# SQL-R1 Extension: RL Training with Enhanced Rewards

This notebook demonstrates the RL extension for Text-to-SQL with enhanced reward components.

**Requirements:**
- Google Colab with GPU (T4, V100, or A100)
- ~24GB GPU memory recommended
- Runtime: GPU (Runtime > Change runtime type > GPU)

**Features:**
- Schema-aware rewards (detects hallucinations)
- Structural rewards (SELECT, WHERE, JOIN matching)
- Enhanced syntax rewards (AST validation)
- Optimized for 24GB GPU (3B model, gradient checkpointing)

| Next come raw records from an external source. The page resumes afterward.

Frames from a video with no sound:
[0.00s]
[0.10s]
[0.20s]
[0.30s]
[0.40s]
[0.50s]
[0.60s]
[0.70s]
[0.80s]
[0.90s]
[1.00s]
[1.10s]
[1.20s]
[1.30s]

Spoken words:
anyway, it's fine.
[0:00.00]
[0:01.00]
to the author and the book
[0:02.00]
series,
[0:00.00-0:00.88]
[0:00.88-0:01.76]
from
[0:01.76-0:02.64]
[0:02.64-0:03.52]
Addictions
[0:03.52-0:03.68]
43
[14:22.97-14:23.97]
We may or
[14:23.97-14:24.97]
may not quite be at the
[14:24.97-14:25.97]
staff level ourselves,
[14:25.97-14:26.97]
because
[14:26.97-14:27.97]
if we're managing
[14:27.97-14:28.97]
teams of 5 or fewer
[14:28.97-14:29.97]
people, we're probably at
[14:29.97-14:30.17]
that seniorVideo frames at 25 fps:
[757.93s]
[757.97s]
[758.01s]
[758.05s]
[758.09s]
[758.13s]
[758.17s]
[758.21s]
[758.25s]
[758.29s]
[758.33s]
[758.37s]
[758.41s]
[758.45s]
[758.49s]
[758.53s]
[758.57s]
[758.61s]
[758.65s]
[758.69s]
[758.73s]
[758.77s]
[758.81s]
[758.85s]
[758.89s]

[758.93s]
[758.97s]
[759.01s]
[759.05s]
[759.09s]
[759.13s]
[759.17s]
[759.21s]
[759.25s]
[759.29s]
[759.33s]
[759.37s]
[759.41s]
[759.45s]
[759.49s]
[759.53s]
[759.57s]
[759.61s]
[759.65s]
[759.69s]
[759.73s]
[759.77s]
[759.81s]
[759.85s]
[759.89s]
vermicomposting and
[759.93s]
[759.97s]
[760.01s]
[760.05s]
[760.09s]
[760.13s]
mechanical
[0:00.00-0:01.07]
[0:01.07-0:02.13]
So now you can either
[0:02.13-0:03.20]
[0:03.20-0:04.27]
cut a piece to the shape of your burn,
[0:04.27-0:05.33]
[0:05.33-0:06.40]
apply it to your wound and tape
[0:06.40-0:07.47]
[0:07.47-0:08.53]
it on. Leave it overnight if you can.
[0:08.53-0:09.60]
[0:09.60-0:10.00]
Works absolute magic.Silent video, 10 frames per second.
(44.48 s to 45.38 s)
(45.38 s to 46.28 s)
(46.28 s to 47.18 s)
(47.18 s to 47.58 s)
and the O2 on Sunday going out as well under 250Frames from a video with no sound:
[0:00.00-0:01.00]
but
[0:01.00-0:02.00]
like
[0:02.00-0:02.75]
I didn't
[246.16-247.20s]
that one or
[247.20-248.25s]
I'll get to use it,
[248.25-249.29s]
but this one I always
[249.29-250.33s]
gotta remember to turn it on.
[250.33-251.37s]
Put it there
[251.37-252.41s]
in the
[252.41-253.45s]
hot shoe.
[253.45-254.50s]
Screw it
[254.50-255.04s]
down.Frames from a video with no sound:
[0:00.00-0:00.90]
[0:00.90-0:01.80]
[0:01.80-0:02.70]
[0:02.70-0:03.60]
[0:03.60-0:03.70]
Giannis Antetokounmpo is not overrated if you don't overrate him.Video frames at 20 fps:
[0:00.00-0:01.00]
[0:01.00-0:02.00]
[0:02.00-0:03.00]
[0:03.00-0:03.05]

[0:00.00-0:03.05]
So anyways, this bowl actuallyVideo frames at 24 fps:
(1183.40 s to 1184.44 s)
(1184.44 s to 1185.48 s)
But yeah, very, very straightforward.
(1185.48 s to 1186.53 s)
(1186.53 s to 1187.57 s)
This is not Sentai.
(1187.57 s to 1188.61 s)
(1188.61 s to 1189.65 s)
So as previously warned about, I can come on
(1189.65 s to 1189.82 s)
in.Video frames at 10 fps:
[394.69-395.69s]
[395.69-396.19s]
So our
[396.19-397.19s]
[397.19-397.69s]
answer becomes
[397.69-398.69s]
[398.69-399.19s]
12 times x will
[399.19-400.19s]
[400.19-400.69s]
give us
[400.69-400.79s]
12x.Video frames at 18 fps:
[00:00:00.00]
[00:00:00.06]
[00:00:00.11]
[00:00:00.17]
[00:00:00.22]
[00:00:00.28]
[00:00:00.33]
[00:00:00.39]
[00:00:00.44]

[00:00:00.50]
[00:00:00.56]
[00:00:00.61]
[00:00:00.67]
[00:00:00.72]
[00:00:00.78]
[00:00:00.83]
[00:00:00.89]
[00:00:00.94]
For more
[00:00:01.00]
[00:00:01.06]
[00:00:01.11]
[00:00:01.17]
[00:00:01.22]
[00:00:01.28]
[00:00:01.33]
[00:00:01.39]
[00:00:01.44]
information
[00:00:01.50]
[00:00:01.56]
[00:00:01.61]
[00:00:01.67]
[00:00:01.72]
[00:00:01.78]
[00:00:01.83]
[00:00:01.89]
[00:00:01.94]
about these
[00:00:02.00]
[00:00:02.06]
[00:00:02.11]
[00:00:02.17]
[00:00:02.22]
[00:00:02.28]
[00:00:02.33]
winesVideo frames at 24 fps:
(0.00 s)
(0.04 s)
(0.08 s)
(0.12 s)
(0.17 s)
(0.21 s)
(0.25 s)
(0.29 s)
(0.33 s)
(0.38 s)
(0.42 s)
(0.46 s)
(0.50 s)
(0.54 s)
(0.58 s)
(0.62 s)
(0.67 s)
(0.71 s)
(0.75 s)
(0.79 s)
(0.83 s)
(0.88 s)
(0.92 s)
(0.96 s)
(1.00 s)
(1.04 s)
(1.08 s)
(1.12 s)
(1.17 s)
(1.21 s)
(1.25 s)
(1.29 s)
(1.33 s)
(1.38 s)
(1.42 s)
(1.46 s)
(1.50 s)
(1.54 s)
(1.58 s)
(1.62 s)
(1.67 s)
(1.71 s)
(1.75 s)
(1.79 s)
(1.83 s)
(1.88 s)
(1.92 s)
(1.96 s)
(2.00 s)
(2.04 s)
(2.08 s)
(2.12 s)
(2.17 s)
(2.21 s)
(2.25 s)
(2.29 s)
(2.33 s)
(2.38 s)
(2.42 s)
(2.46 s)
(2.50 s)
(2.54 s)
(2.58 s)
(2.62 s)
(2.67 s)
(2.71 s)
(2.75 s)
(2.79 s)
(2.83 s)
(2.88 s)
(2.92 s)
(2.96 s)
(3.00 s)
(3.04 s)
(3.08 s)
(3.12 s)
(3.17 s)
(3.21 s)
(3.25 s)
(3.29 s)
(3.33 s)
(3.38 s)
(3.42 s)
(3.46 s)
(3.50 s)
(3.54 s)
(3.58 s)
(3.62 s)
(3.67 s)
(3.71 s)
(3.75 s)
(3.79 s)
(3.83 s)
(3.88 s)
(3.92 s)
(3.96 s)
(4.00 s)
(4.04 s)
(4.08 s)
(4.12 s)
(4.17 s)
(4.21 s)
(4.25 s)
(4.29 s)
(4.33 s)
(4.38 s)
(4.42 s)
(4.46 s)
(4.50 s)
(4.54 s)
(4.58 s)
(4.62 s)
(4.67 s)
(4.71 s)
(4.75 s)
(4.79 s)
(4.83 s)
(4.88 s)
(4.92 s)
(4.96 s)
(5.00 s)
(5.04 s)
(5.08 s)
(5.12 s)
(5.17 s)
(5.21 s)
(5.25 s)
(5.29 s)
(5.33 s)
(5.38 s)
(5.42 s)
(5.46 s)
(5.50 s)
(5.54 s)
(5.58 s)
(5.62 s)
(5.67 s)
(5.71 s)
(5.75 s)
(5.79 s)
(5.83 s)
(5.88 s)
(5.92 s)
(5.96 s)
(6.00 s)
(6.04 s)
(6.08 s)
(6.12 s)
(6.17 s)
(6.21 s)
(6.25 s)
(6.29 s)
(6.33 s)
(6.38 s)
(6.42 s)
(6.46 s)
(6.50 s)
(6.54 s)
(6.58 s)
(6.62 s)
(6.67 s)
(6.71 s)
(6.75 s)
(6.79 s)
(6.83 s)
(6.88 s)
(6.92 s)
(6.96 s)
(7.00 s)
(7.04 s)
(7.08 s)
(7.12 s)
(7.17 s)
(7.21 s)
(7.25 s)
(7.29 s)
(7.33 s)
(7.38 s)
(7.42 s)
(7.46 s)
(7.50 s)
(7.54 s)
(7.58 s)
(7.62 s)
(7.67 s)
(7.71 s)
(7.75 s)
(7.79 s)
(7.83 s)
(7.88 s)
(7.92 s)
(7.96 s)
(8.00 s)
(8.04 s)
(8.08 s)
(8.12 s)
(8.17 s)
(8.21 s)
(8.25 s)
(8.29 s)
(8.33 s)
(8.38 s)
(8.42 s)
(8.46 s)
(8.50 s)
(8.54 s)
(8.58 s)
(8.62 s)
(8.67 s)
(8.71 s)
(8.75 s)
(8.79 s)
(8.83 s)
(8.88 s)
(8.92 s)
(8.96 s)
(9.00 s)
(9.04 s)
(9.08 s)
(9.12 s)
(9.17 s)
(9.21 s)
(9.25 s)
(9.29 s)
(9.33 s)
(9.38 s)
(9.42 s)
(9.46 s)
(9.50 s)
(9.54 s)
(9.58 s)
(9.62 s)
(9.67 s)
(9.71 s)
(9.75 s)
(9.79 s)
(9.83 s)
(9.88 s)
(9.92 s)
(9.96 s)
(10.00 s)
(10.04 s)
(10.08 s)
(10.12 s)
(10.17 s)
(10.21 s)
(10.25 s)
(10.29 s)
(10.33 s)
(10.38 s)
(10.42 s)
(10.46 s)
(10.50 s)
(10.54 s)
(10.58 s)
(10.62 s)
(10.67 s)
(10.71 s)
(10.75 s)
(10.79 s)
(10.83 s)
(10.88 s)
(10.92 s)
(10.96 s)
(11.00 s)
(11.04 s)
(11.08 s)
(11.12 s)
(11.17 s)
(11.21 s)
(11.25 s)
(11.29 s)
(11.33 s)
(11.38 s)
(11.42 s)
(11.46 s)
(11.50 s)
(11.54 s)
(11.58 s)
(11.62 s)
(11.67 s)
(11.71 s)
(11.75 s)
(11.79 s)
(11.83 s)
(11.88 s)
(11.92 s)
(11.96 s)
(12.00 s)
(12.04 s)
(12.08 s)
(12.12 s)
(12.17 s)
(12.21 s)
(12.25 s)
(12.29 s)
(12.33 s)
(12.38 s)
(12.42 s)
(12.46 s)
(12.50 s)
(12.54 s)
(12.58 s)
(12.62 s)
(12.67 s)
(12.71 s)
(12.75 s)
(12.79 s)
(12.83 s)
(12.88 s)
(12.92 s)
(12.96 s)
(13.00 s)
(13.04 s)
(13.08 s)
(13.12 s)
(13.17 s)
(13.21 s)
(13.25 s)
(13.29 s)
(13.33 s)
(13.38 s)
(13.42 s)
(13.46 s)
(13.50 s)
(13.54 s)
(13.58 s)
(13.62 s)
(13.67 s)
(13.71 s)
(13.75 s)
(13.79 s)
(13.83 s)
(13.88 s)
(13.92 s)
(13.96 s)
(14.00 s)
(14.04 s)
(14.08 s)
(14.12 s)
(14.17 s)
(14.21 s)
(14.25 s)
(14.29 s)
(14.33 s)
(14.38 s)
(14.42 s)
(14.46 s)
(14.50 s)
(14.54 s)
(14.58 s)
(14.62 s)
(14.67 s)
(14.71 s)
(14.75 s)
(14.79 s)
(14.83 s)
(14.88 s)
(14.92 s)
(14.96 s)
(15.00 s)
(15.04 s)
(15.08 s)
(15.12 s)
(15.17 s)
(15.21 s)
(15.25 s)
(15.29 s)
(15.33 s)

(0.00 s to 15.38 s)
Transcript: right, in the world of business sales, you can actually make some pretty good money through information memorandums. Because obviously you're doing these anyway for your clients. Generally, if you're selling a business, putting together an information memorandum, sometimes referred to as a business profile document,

## 1. Setup and Installation

In [None]:
# Check GPU availability
!nvidia-smi

In [None]:
# Clone the repository (replace with your repo URL)
!git clone https://github.com/YOUR_USERNAME/sql-r1-extension.git
%cd sql-r1-extension

In [None]:
# Install dependencies
!pip install -q torch transformers datasets sqlparse pyyaml wandb accelerate bitsandbytes

## 2. Test Enhanced Reward Components

In [None]:
# Test Schema-Aware Reward
from extensions.reward_enhanced import SchemaAwareReward

schema = {
    'tables': {
        'employees': {'columns': ['id', 'name', 'salary', 'department']},
        'departments': {'columns': ['id', 'name', 'budget']}
    }
}

reward = SchemaAwareReward(weight=-0.5)

# Test valid query
valid_sql = "SELECT name, salary FROM employees WHERE department = 'engineering'"
print(f"Valid SQL reward: {reward.compute(valid_sql, schema)}")

# Test hallucinated table
invalid_sql = "SELECT name FROM customers"  # 'customers' doesn't exist
print(f"Hallucinated table reward: {reward.compute(invalid_sql, schema)}")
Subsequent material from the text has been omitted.